Working with cell data (for transpilation)
The DependencyGraph provides direct O(1) access to cell data via get_node(), plus filter methods for iterating over formula vs. leaf cells.
from pathlib import Path
from excel_grapher.grapher import create_dependency_graph, discover_formula_cells_in_rows
from excel_grapher.grapher import DependencyGraph
## Discover formula cells in specific rows
targets = discover_formula_cells_in_rows(Path("model.xlsx"), "Sheet1", [10, 11, 12])
## Build the dependency graph
graph: DependencyGraph = create_dependency_graph(Path("model.xlsx"), targets, load_values=True)
## Access cells by normalized address (O(1) lookup)

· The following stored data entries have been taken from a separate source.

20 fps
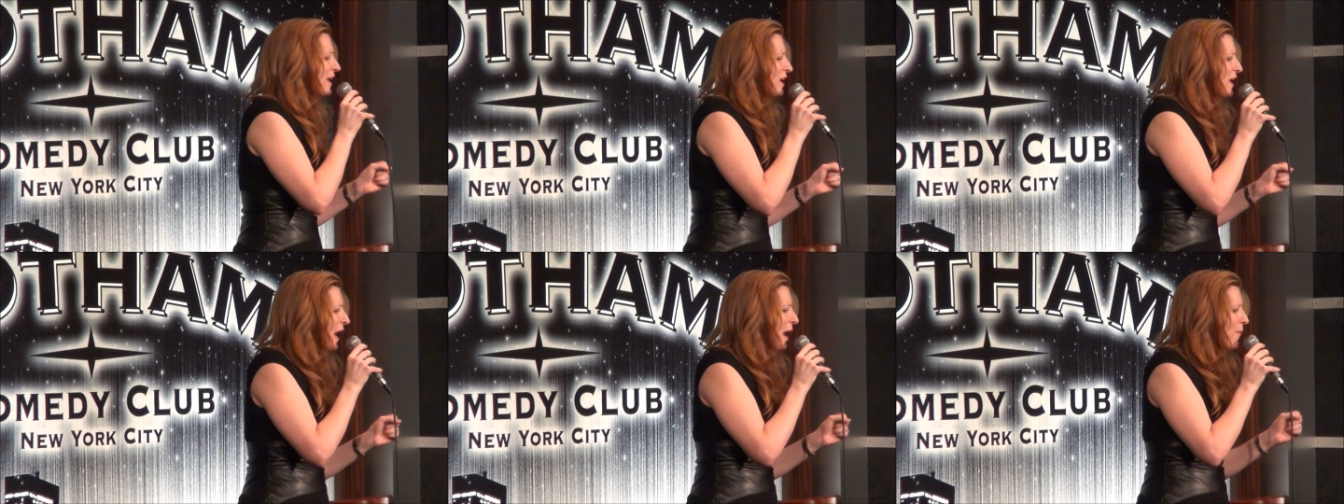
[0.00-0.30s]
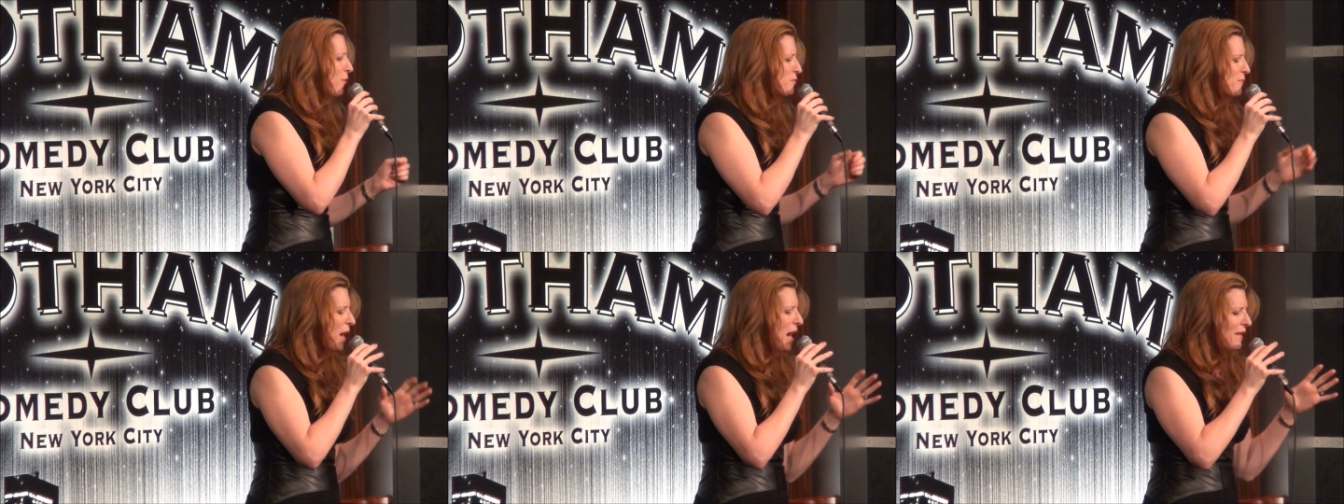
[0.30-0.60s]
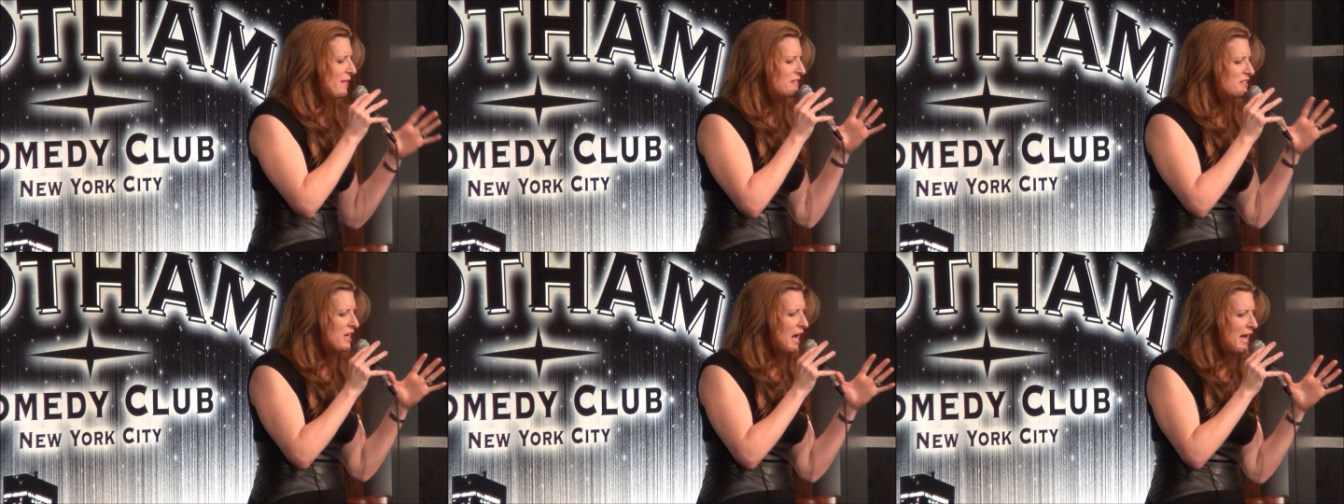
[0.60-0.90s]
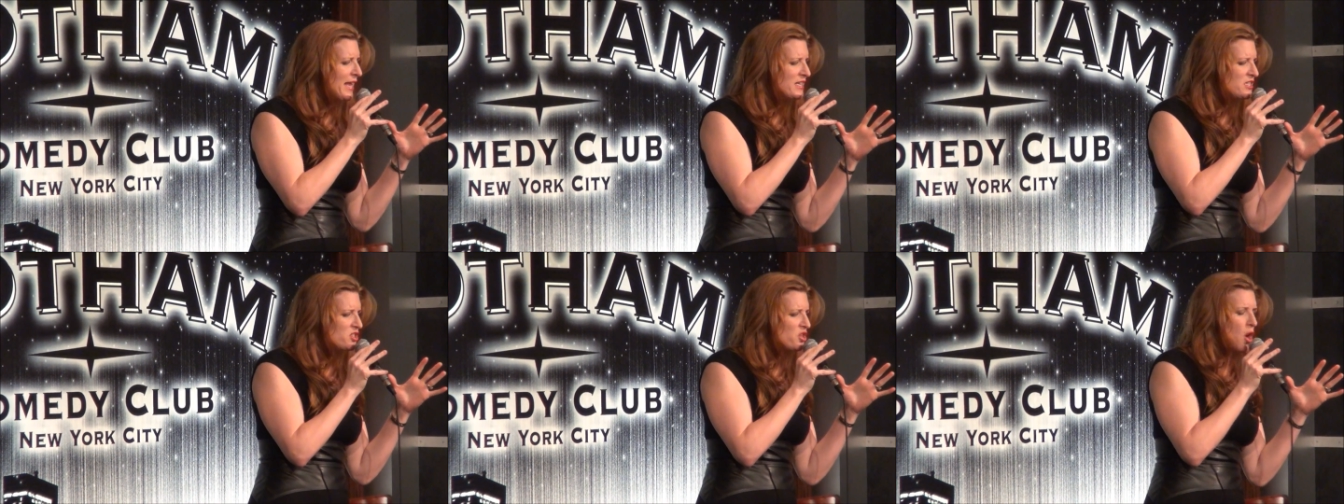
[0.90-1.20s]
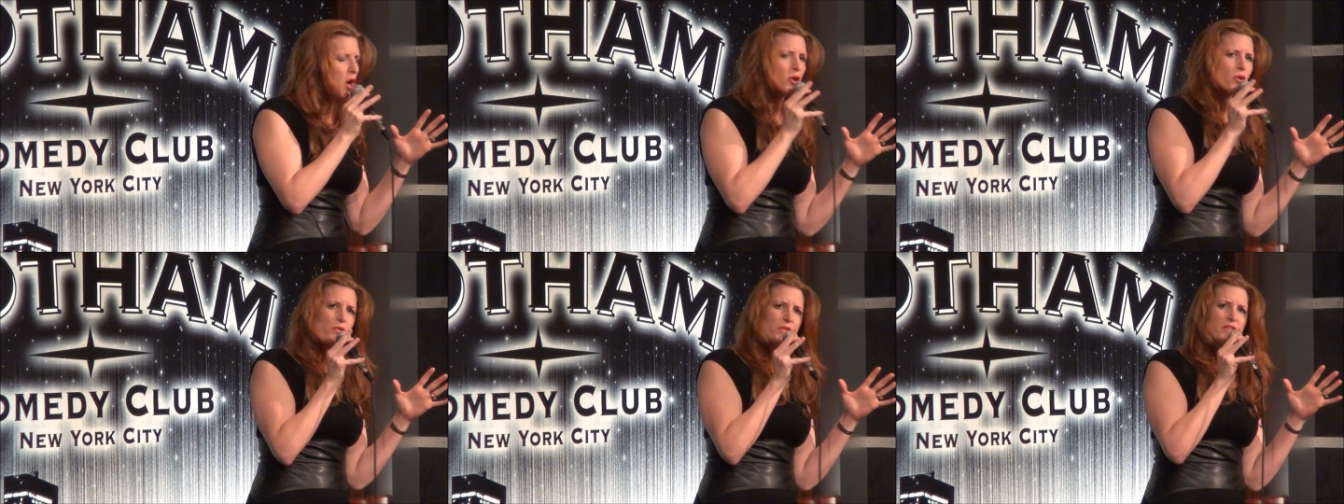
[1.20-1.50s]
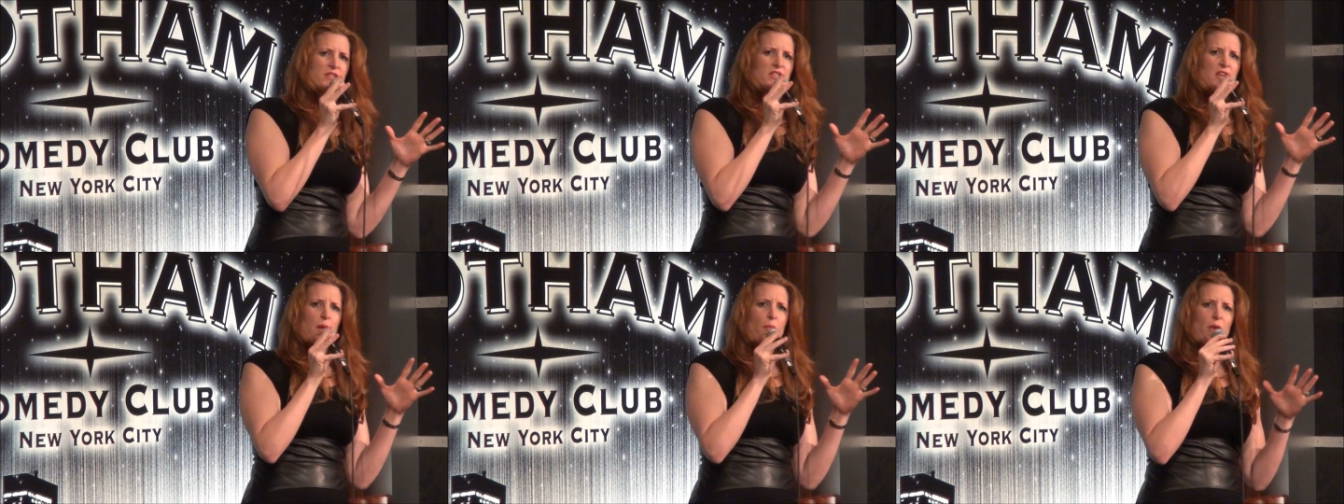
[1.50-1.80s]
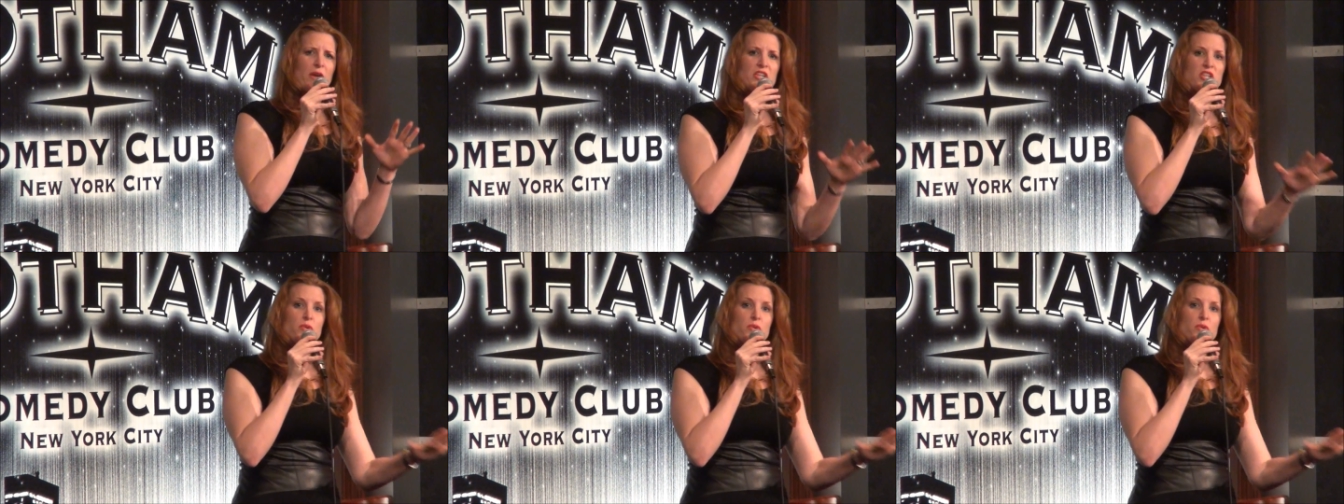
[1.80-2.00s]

Like, I was behind this guy and his daughter in the subway.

node = graph.get_node("Sheet1!A10")
print(node.formula) # Original formula
print(node.normalized_formula) # Sheet-qualified for transpilation
print(node.value) # Cached value from Excel
print(node.is_target) # True if this node came from original targets
## Iterate over formula cells
for key, node in graph.formula_nodes():
print(key, node.normalized_formula)
## Iterate over leaf (value) cells
for key, node in graph.leaf_node_items():
print(key, node.value)
## Get sorted keys
formula_keys = graph.formula_keys()
leaf_keys = graph.leaf_keys()
target_keys = graph.target_keys()DependencyGraph filter methods
| Method | Returns | Description |
|---|---|---|
get_node(key) |
NodeView \| None |
O(1) immutable lookup by cell address |
| formula_nodes() | Iterator[tuple[NodeKey, Node]] |
Cells with formulas |
| leaf_node_items() | Iterator[tuple[NodeKey, Node]] |
Leaf cells (no cell dependencies) |
| formula_keys() | list[NodeKey] |
Sorted keys for formula cells |
| leaf_keys() | list[NodeKey] |
Sorted keys for leaf cells |
| target_keys() | list[NodeKey] |
Sorted keys marked as original targets |
Node fields
| Field | Type | Description |
|---|---|---|
formula |
str \| None |
Original formula (None for value-only cells) |
normalized_formula |
str \| None |
Sheet-qualified formula for transpilation |
value |
Any |
Cached or hardcoded value |
is_leaf |
bool |
True if the node has no cell dependencies |
is_target |
bool |
True if the node was one of the original graph targets |
sheet |
str |
Sheet name |
column |
str |
Column letter |
row |
int |
Row number |
discover_formula_cells_in_rows()
Utility for scanning rows to find formula cells with numeric cached values:
def discover_formula_cells_in_rows(
wb_path: Path,
sheet_name: str,
rows: list[int],
) -> list[str]:
...Returns sheet-qualified cell addresses (e.g., "'Sheet Name'!A1") for formula cells.